-- WHAT YOU SHOULD DO --
Each entry that follows should be given again word for word; please leave out its pictures.

Saved data entries:
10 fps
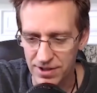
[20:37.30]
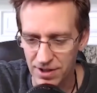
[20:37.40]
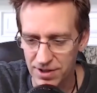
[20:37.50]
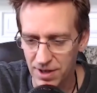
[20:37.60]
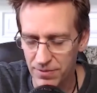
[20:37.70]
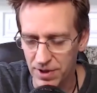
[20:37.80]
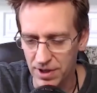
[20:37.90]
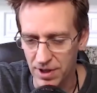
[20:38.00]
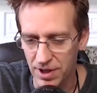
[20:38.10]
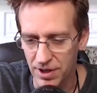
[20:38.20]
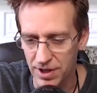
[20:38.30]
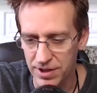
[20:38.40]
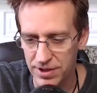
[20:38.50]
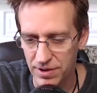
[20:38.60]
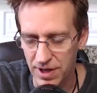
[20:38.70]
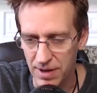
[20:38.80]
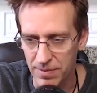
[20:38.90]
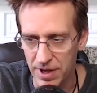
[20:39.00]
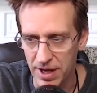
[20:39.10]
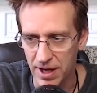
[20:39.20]
something on Instagram,
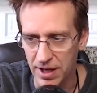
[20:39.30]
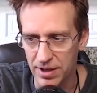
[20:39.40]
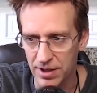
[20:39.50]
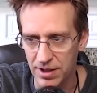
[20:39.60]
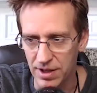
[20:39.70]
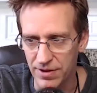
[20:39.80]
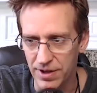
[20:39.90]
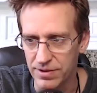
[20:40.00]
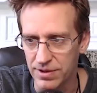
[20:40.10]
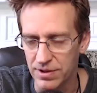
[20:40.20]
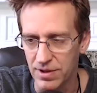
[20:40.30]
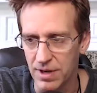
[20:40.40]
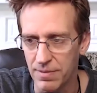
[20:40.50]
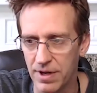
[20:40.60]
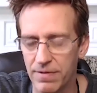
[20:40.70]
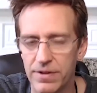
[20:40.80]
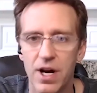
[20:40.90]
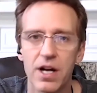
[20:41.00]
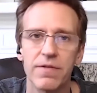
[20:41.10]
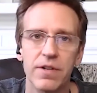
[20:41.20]
and I think it was Instagram, and a
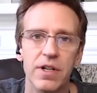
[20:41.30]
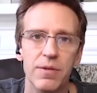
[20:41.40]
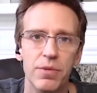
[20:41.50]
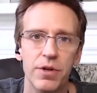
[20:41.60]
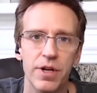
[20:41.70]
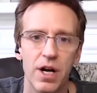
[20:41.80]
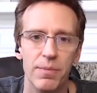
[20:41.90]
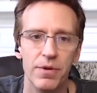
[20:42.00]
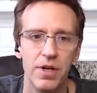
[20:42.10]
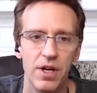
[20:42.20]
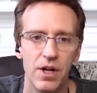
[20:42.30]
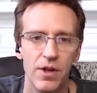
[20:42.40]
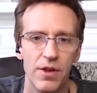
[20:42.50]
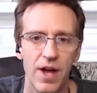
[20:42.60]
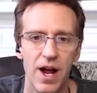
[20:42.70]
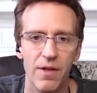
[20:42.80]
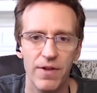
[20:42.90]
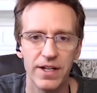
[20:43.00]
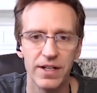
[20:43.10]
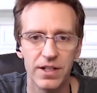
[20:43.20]
photographer had put up how they
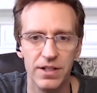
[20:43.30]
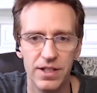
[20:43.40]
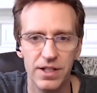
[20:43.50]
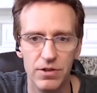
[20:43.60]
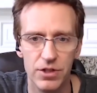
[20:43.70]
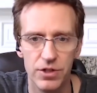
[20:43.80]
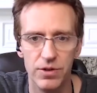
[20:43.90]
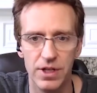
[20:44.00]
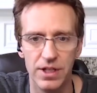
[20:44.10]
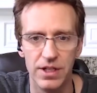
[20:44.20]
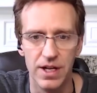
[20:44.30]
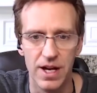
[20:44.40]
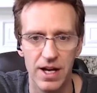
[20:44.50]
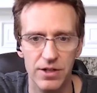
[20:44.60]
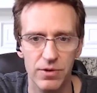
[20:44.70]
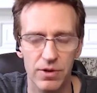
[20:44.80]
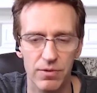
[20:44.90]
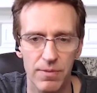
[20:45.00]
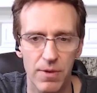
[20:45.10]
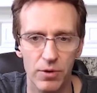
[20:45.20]
can continue shooting and do it
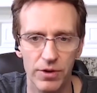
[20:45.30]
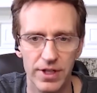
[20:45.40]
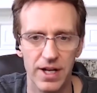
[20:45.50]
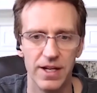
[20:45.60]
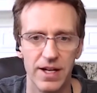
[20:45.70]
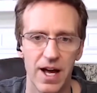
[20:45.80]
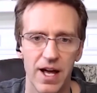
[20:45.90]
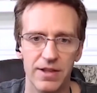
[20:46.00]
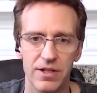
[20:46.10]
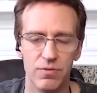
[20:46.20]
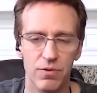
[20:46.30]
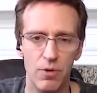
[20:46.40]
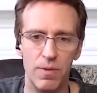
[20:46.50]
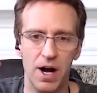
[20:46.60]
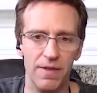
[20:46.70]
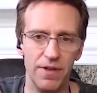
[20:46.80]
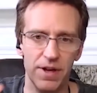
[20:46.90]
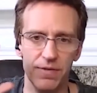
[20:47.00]
remotely. And they had this robot that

-- OUTPUT --
10 fps
[20:37.30]
[20:37.40]
[20:37.50]
[20:37.60]
[20:37.70]
[20:37.80]
[20:37.90]
[20:38.00]
[20:38.10]
[20:38.20]
[20:38.30]
[20:38.40]
[20:38.50]
[20:38.60]
[20:38.70]
[20:38.80]
[20:38.90]
[20:39.00]
[20:39.10]
[20:39.20]
something on Instagram,
[20:39.30]
[20:39.40]
[20:39.50]
[20:39.60]
[20:39.70]
[20:39.80]
[20:39.90]
[20:40.00]
[20:40.10]
[20:40.20]
[20:40.30]
[20:40.40]
[20:40.50]
[20:40.60]
[20:40.70]
[20:40.80]
[20:40.90]
[20:41.00]
[20:41.10]
[20:41.20]
and I think it was Instagram, and a
[20:41.30]
[20:41.40]
[20:41.50]
[20:41.60]
[20:41.70]
[20:41.80]
[20:41.90]
[20:42.00]
[20:42.10]
[20:42.20]
[20:42.30]
[20:42.40]
[20:42.50]
[20:42.60]
[20:42.70]
[20:42.80]
[20:42.90]
[20:43.00]
[20:43.10]
[20:43.20]
photographer had put up how they
[20:43.30]
[20:43.40]
[20:43.50]
[20:43.60]
[20:43.70]
[20:43.80]
[20:43.90]
[20:44.00]
[20:44.10]
[20:44.20]
[20:44.30]
[20:44.40]
[20:44.50]
[20:44.60]
[20:44.70]
[20:44.80]
[20:44.90]
[20:45.00]
[20:45.10]
[20:45.20]
can continue shooting and do it
[20:45.30]
[20:45.40]
[20:45.50]
[20:45.60]
[20:45.70]
[20:45.80]
[20:45.90]
[20:46.00]
[20:46.10]
[20:46.20]
[20:46.30]
[20:46.40]
[20:46.50]
[20:46.60]
[20:46.70]
[20:46.80]
[20:46.90]
[20:47.00]
remotely. And they had this robot that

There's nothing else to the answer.